Indian (Odia-language) poet born in Utkala (1862-1924)

Swabhaba kabi Gangadhar Meher Tanti was an Odia poet of the 19th century. He is one of the most prolific and original contributor to Odia literature.

==Childhood==

Gangadhara was born in an Odia Bhulia family on 1862 on the full moon day of Shravana Purnima at Barpali of present-day Bargarh district of Odisha. Chaitanya Meher was working as a village Vaidya (Ayurvedic doctor) besides his family profession of weaving. But as he could not maintain his family with the income of these works, he opened a village school and began to teach a few children. Gangadhara Meher could read up to the Middle Vernacular Standard hurdling over diverse disadvantages, and his keen eagerness for literature eventually sparked his skills in writing poems.

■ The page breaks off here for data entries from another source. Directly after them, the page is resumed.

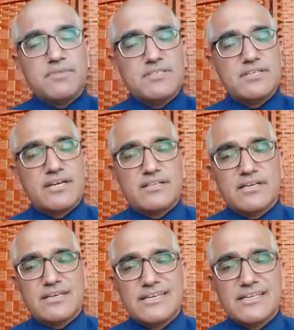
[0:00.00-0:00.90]
that the
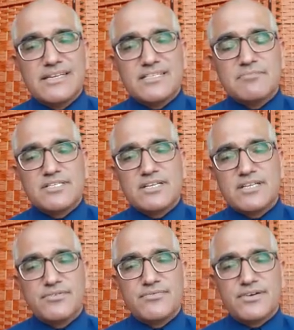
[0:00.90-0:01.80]
heel is
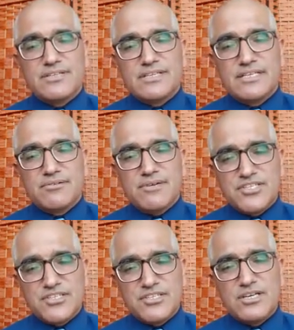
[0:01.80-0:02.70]
basically for the
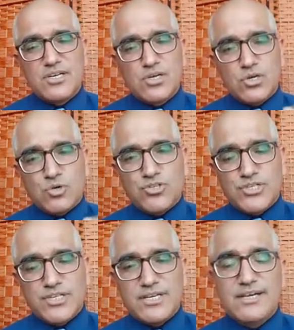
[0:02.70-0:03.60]
elevation,
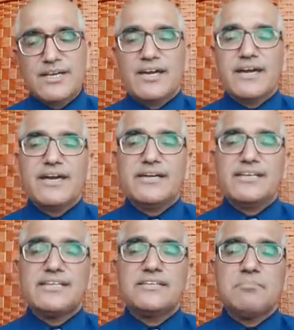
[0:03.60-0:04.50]
cushioning, and
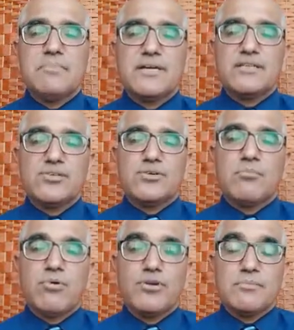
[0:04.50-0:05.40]
it makes your
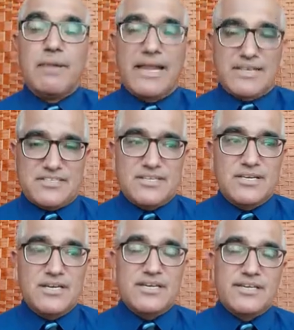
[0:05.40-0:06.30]
body balance.
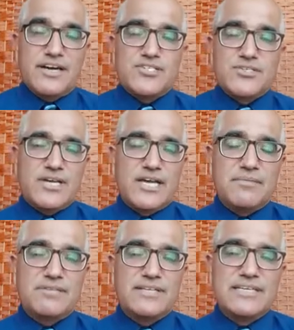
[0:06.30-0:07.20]
It also helps
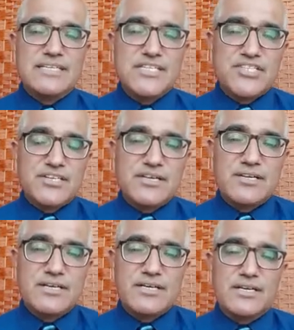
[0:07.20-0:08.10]
in the initial
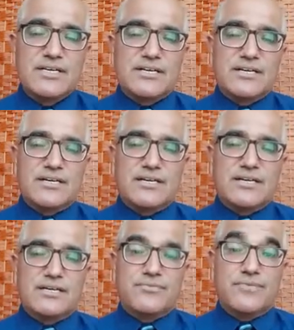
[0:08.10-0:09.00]

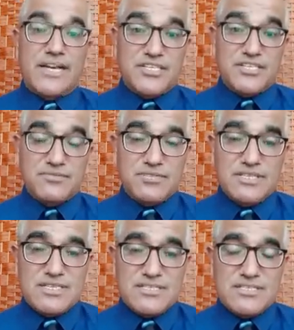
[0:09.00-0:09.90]
flexion of the
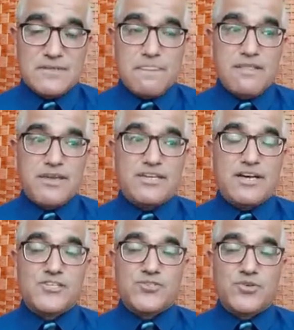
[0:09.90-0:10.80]
knees. It
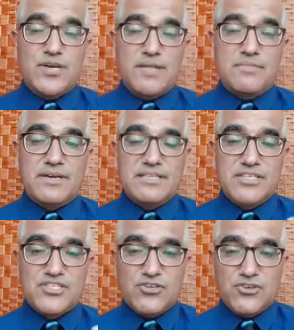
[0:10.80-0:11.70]
also helps the
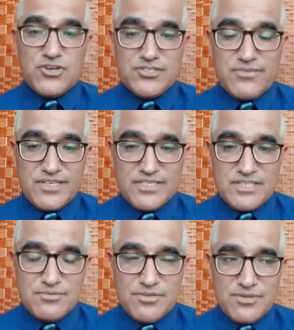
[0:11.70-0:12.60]
initial dorsiflexion
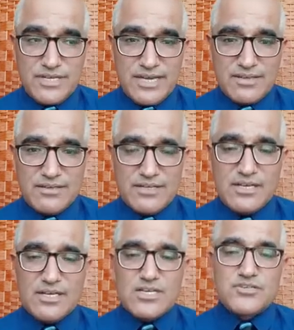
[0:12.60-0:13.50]
of your ankle,
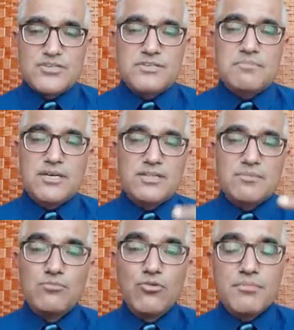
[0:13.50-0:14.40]
so it makes the
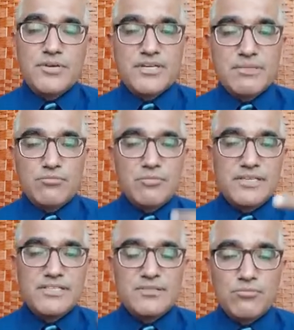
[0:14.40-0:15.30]
movement and
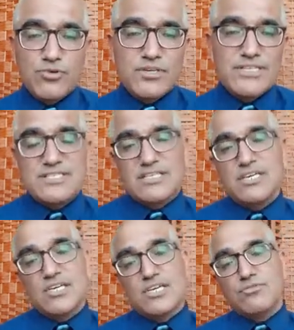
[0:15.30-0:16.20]
mobility more easy.
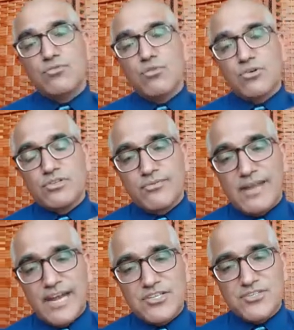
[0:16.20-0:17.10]
If you walk with the
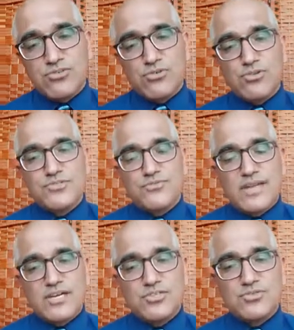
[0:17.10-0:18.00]
flat soles,
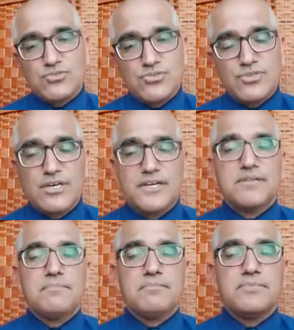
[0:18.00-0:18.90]
flat shoes,
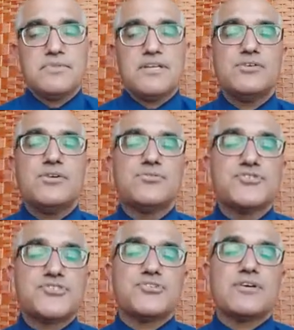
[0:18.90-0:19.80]
then you have to
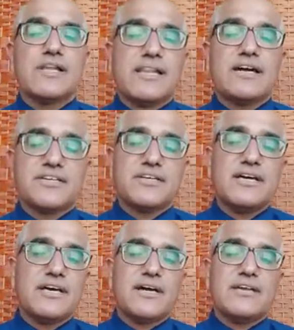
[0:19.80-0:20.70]
struggle a lot,
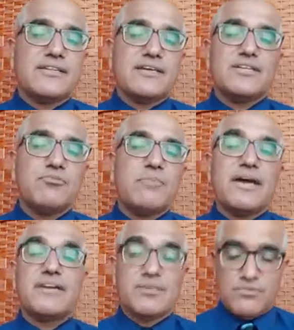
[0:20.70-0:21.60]
and then you may
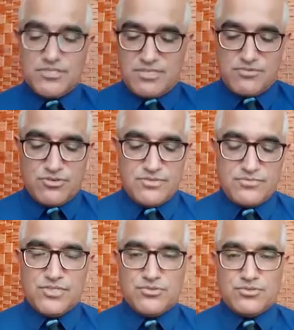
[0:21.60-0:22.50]
end up with some sort of
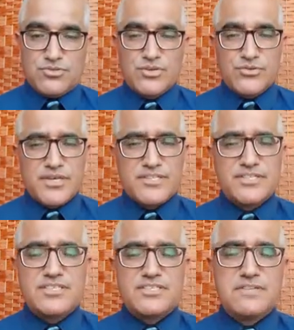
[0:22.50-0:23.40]
issues. That's the
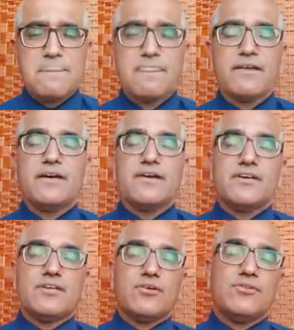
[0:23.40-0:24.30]
reason
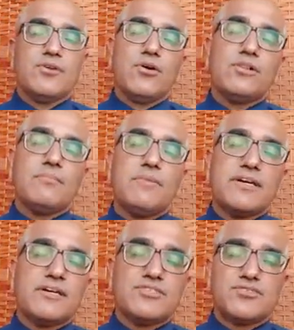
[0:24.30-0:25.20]
that with all the
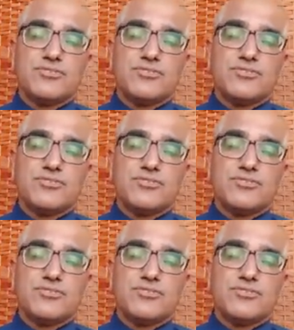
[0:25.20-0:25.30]
medical shoes,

As a young boy, he heard the Jagamohana Ramayana composed by Balarama Dasa and afterwards he himself read it as well as the Odia Mahabharata by Sarala Dasa. He also read and mastered a great number of Sanskrit books; of which 'Raghuvamsham', deserve mention. Tulasi Ramayana in Awadhi used to be held by him in great respect. He used to read Bengali magazines and newspapers.

Gangadhara got married at the age of 10. As his father's pecuniary condition was not satisfactory, Gangadhar used to go to school in the morning and help his father in weaving in the afternoon. His clear and beautiful hand writing also garnered attention from many people willing to get their transcribed by him. The pecuniary condition of the family improved a bit due to his hard labour when to the misfortune of the family, the ancestral house caught fire.

==Career==

The then Zamindar of Barpali, Lal Nruparaj Singh offered him the post of an Amin (Patwari). Coming to learn of amicable behaviours and good virtues of Gangadhara, the Zamindar promoted him to the post of a Moharir. He continued to serve in the said post and was transferred to Sambalpur, Bijepur and Padmapur and at last transferred to him own native place Barapali on a salary of Rs. 30/- per month.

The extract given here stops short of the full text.